53-letni mąż, który terroryzował swoją żonę groźbami śmierci, sprawiał jej cierpienia przez długi okres
W jednym z mieszkań w Pszczynie za zamkniętymi drzwiami dochodziło do prawdziwej tragedii, gdzie 53-letni mężczyzna maltretował psychicznie swoją żonę. Na szczęście dla tej kobiety, takie warunki są teraz tylko wspomnieniem. Jej oprawca jest obecnie w rękach wymiaru sprawiedliwości, zatrzymany po ostatnim konflikcie domowym, które miały podobny wzorzec.

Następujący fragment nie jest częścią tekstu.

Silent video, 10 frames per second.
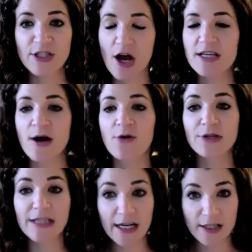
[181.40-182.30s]
we talked about
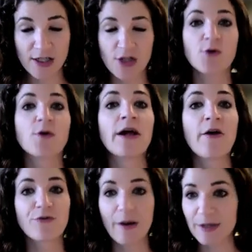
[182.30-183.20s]
related to
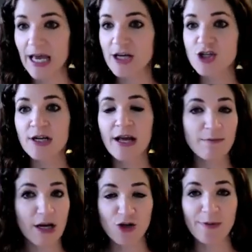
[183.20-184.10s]
replication
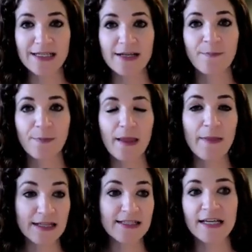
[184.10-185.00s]
and measurement
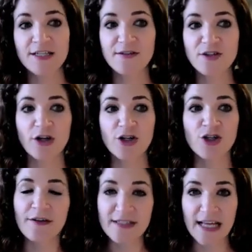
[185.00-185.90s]
and the incentive structure
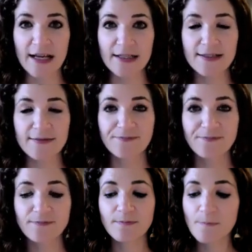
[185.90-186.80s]
of science.
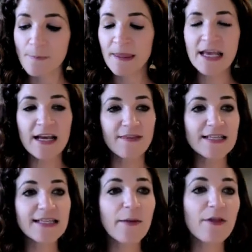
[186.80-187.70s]
The
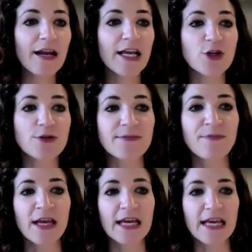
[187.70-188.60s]
example that I use
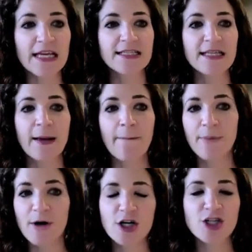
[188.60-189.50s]
is the
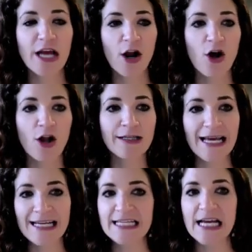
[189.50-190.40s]
Barge et al.
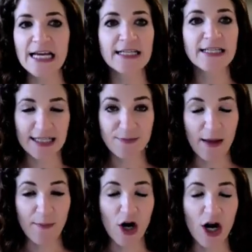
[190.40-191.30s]
1996
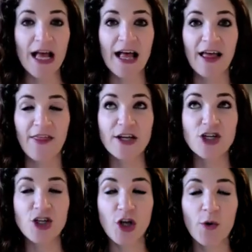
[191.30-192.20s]
paper that
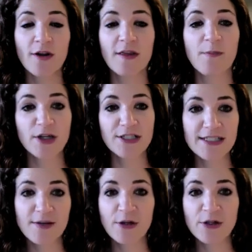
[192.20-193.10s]
showed that
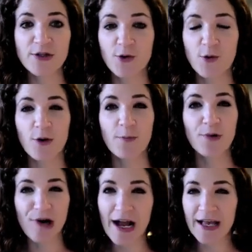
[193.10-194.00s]
participants who were
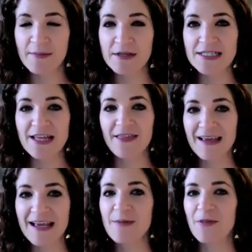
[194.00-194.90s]
primed to
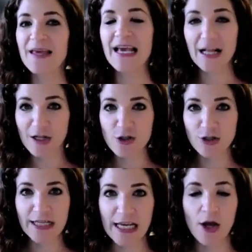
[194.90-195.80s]
think about the
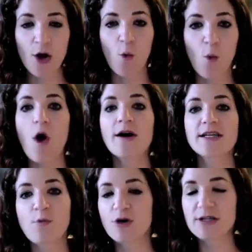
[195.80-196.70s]
elderly
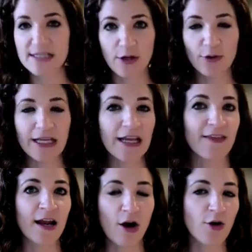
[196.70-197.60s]
walked more slowly
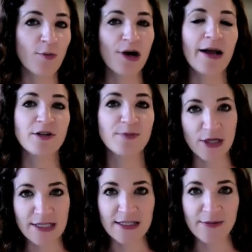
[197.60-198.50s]
than unprimed
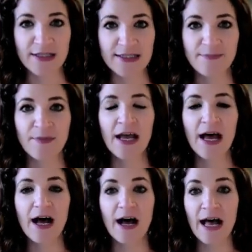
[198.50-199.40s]
participants.
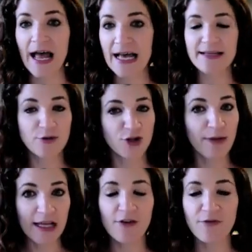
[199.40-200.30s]
As I'm sure
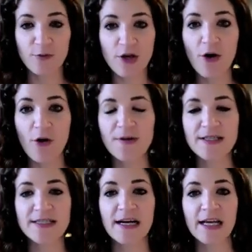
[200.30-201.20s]
many of you know,
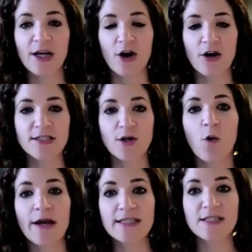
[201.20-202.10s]
this study caused
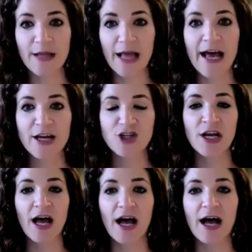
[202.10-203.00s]
quite a splash
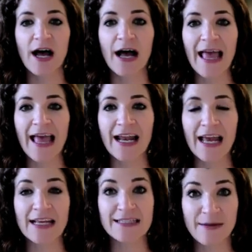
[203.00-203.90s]

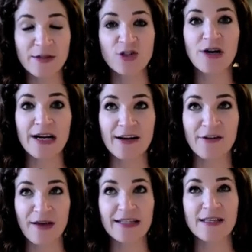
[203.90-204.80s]
and demonstrated
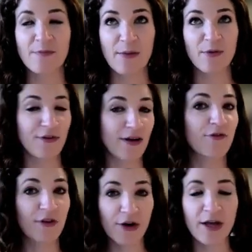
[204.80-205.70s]
effects that people
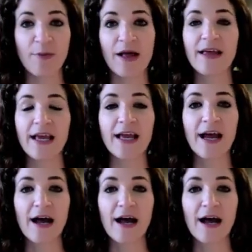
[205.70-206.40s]
found very compelling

– Pod wpływem alkoholu, ten mężczyzna wywoływał awantury domowe, w trakcie których wyzywał i wielokrotnie zagrażał swojej żonie śmiercią – informuje sierżant sztabowy Jadwiga Śmietana, rzeczniczka prasowa policji w Pszczynie.
Policja z Pszczyny nie podaje konkretnych danych na temat długości okresu, w którym 53-latek znęcał się nad swoją małżonką. Wskazują jedynie, że ten mężczyzna wywoływał awantury przez dłuższy czas. Podczas ostatniej, zagrażał jej nie tylko słownie. – Trzymając nóż i pas budowlany, ponownie groził swojej żonie – dodaje sierżant sztabowy Jadwiga Śmietana.